Valerie Macon|AFP
Valerie Macon|AFP

'O mundo ficou mais complexo', diz diretor Roland Emmerich, de 'Independence Day'

Cineasta se rendeu 20 anos depois ao filme que fala de diferenças entre gerações

Entrevista com

Roland Emmerich

Mariane Morisawa - ESPECIAL PARA O ESTADO, O Estado de S.Paulo

23 de junho de 2016 | 04h00

LOS ANGELES - Em 1996, uma invasão alienígena foi derrotada pelo presidente Whitmore (Bill Pullman) e o capitão Steven Hiller (Will Smith). Vinte anos mais tarde, chega a sequência, a primeira do diretor Roland Emmerich. Em Independence Day - O Ressurgimento, há uma passagem de bastão da antiga geração - sem Will Smith, mas com Jeff Goldblum (o cientista David Levinson) e Pullman - para a nova. Liam Hemsworth é o jovem piloto Jake, Maika Monroe é Patricia, filha do presidente Whitmore, e Jessie Usher é Dylan, filho de Steven. Todos sofreram as consequências da primeira invasão e, claro, vão se juntar quando os extraterrestres voltam com mais força. Emmerich falou com o Estado sobre o filme.

Você não queria fazer um segundo filme. O que mudou?

Fiquei mais velho. Sabia que o filme tinha sido tão bem-sucedido que teria sequência. Não existe alternativa em Hollywood. Então, mesmo sendo contra sequências, decidi fazer. 

Will Smith não está no filme? 

No começo, ele estava. Fomos burros de mandar o roteiro para ele um pouco antes de começar a filmar Depois da Terra. Will ligou dizendo que não podia fazer tantas ficções científicas seguidas. Achei que não íamos mais fazer o longa. Só que meus amigos achavam a história incrível e me disseram que eu precisava insistir.

Como mudou nos últimos 20 anos e como o novo filme reflete isso?

O mundo ficou mais complexo, acho que este longa é mais complexo que o anterior. Há uma ideia maior por trás, sobre a qual não posso falar (risos). Mas fala de diferenças entre gerações, da responsabilidade que vem com os filhos. 

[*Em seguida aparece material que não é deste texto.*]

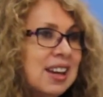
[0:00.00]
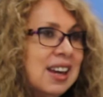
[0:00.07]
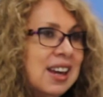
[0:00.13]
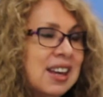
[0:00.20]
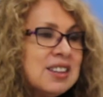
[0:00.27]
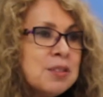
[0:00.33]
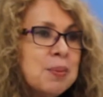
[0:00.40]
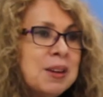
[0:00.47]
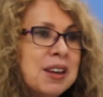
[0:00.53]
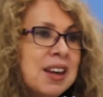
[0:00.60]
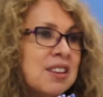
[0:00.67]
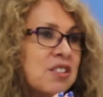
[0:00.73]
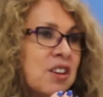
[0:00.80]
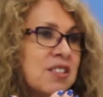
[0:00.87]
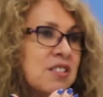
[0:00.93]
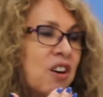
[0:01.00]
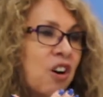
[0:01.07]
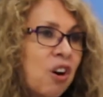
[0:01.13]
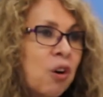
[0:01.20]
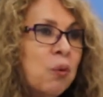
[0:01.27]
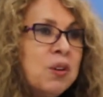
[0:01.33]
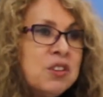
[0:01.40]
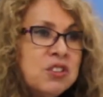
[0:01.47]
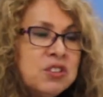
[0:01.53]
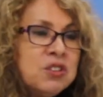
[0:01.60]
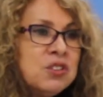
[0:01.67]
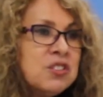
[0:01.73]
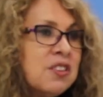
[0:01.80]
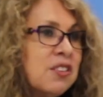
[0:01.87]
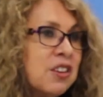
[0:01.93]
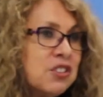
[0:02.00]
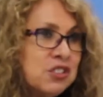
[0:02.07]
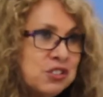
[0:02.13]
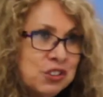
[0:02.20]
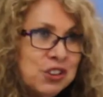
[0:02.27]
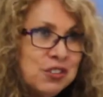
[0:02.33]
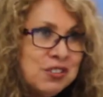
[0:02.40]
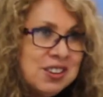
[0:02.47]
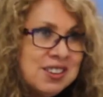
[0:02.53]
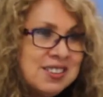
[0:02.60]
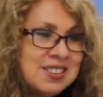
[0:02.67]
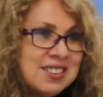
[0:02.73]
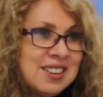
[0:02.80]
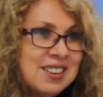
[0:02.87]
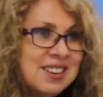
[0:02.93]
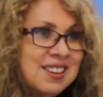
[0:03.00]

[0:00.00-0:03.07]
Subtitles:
it's always used in the service,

Muitos dos seus filmes têm um ângulo político e são sátiras da política. O presidente de Bill Pullman no primeiro Independence Day tinha algo de Bill Clinton. O Dia Depois de Amanhã era uma crítica ao governo de George W. Bush. 

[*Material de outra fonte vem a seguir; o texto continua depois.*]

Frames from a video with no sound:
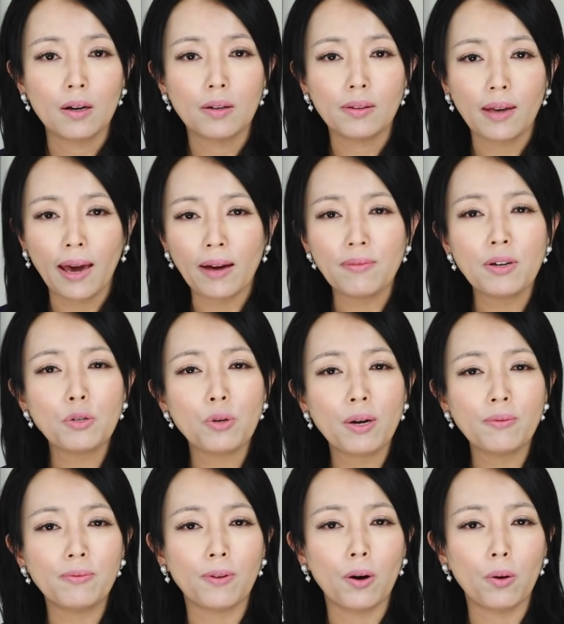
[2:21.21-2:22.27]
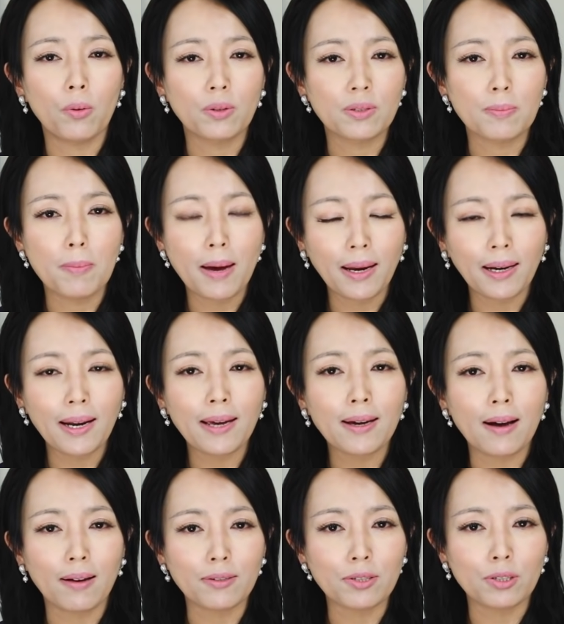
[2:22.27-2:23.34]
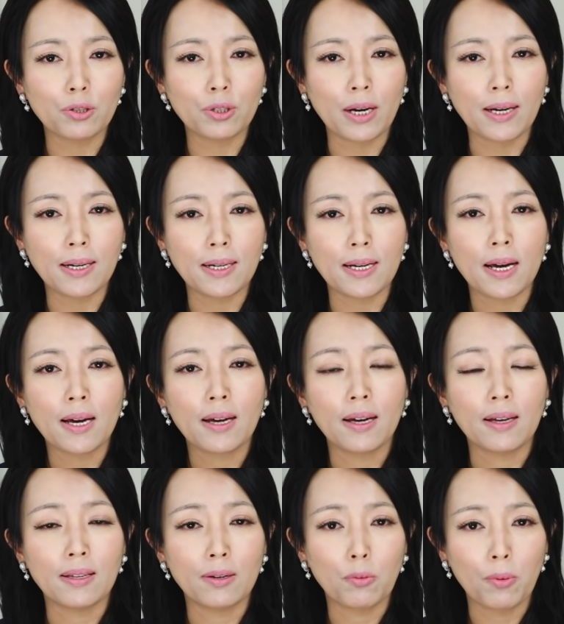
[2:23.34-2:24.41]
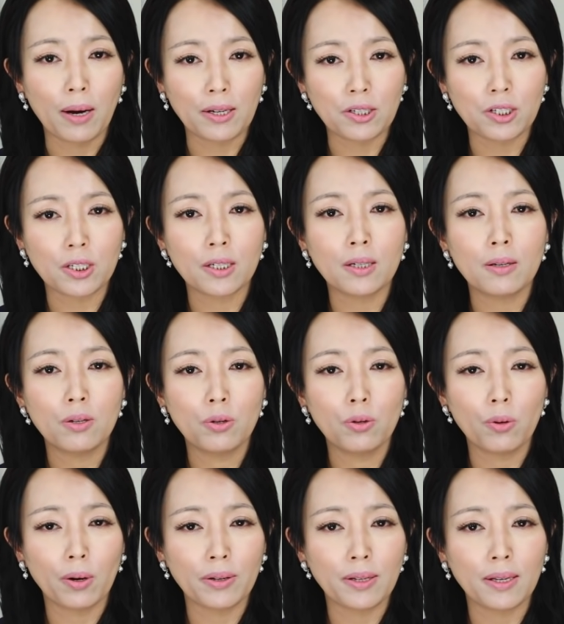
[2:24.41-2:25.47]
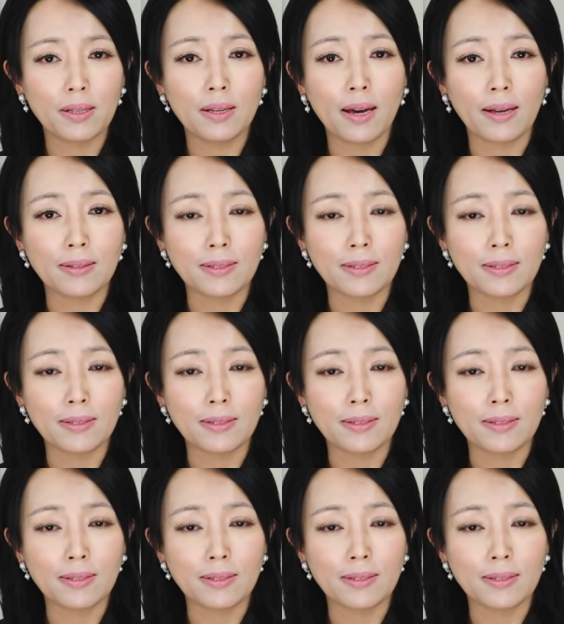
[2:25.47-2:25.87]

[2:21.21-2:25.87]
The heavy rainfall was mainly concentrated in the western, northern, and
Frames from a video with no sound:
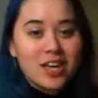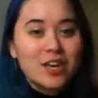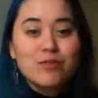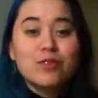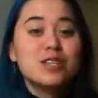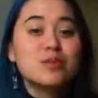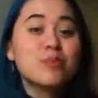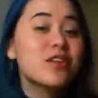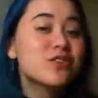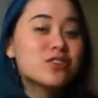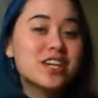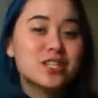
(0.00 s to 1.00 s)
if his
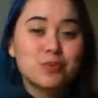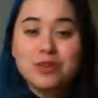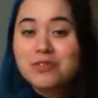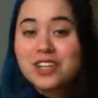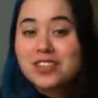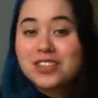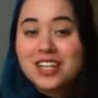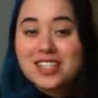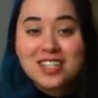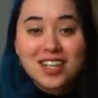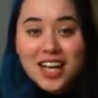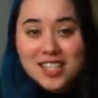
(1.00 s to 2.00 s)
mother takes one of Dine's
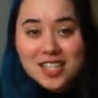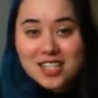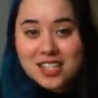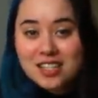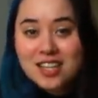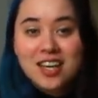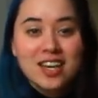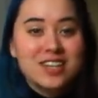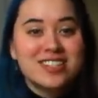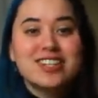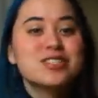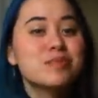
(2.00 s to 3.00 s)
classes and
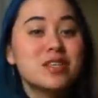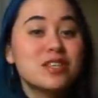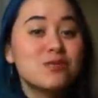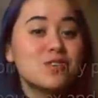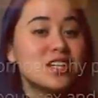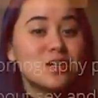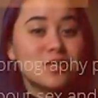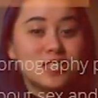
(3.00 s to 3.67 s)
tells him that the videos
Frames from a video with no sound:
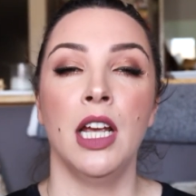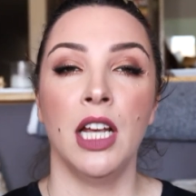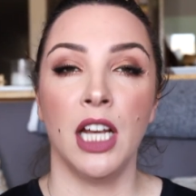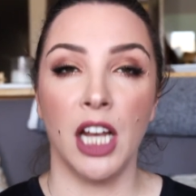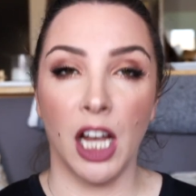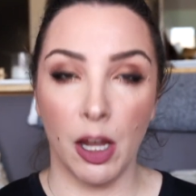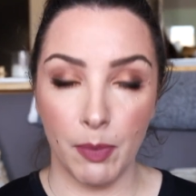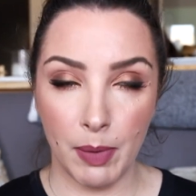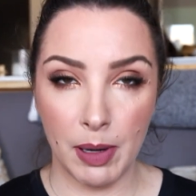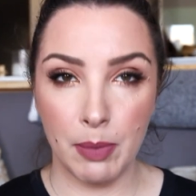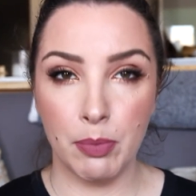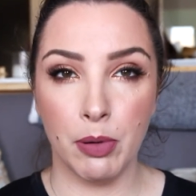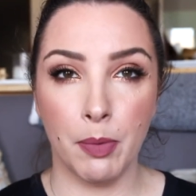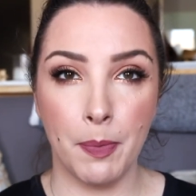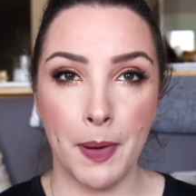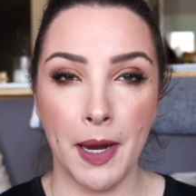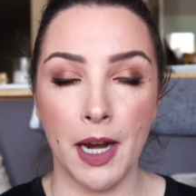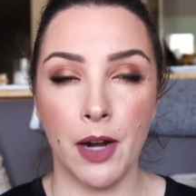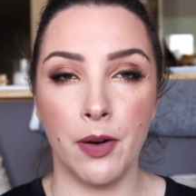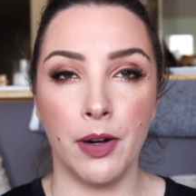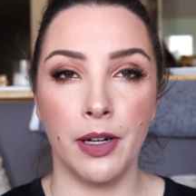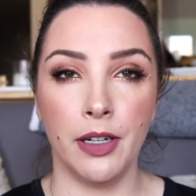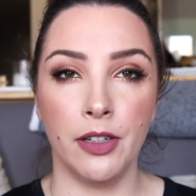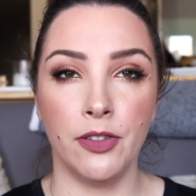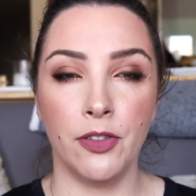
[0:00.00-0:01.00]
I've been
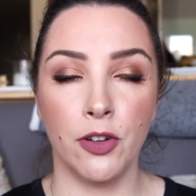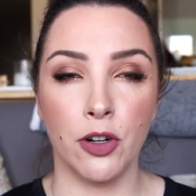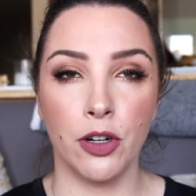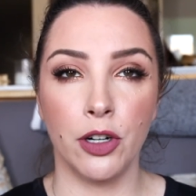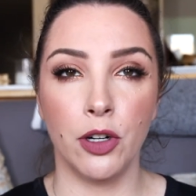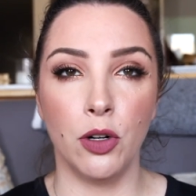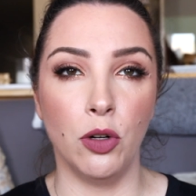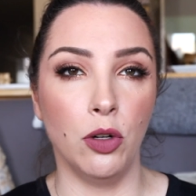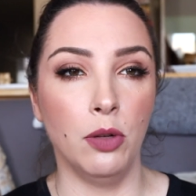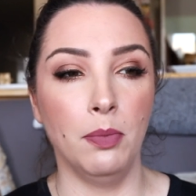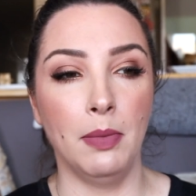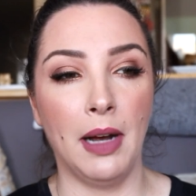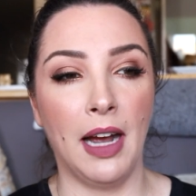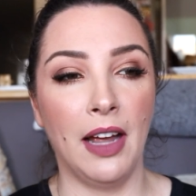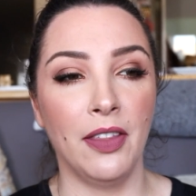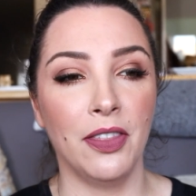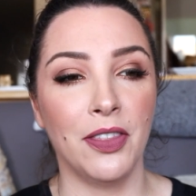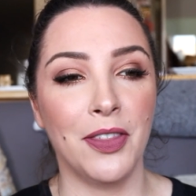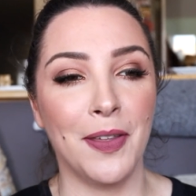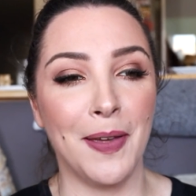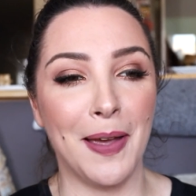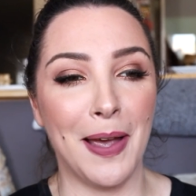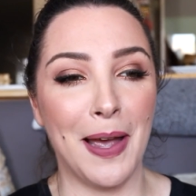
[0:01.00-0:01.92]
preparing for it all month.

Sim, tem de ser. Em O Dia Depois de Amanhã, estava realmente bravo. O novo Independence Day mostra ao mundo o que poderíamos conseguir como humanidade se nos uníssemos, em vez de nos matarmos. A quantidade de dinheiro e esforços que gastamos em conflitos armados é absurda. 

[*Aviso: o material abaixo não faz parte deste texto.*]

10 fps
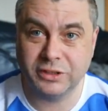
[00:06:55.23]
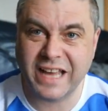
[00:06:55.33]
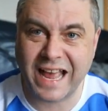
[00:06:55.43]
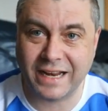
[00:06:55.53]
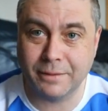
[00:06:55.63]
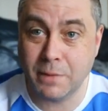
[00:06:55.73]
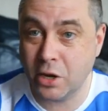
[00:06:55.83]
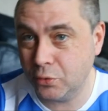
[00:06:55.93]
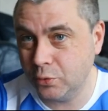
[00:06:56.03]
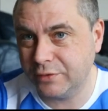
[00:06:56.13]
attack
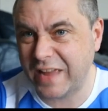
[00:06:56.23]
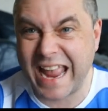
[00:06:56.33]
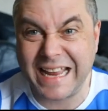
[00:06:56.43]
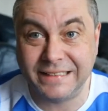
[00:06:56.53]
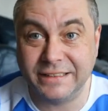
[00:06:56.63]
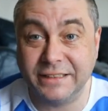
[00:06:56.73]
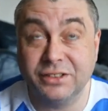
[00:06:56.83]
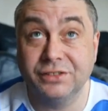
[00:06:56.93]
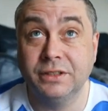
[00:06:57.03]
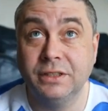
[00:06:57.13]
mode for
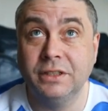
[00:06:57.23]
ages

Por que filmes sobre invasões alienígenas continuam tão populares?

A Marvel, com certeza, redescobriu isso, porque todos os seus filmes são sobre alienígenas vindo destruir a Terra, certo? Eu me pergunto de onde tiraram essa ideia... É duro fazer um filme de ação, hoje em dia. É quase proibido fazer um com terroristas russos ou árabes. Os alienígenas são politicamente corretos. 

Muitos desses filmes pipocas têm muita destruição sem consequências, o que vem sendo criticado. Preocupou-se com isso?

Um pouco. Sempre digo: todo mundo sabe que é um filme. Só é preciso ficar consciente do que mostrar e como. Não faria uma produção com cenas explícitas demais, porque acho que isso acaba tornando as pessoas insensíveis à violência. Como pessoa, eu, Roland Emmerich, não quero fazer isso. 

Seus filmes costumam ter um lado mais leve. Ultimamente, os filmes de ação têm ficado cada vez mais sombrios. Sente-se meio como uma voz solitária dizendo que o entretenimento deveria ser divertido?

Sim. Não vi Batman vs. Superman, todo mundo fala como é sombrio. Tenho um namorado em casa que é o maior fã de Zack Snyder, então sei como eles são populares! (risos) Mas não quero mudar meu estilo por causa dessa tendência.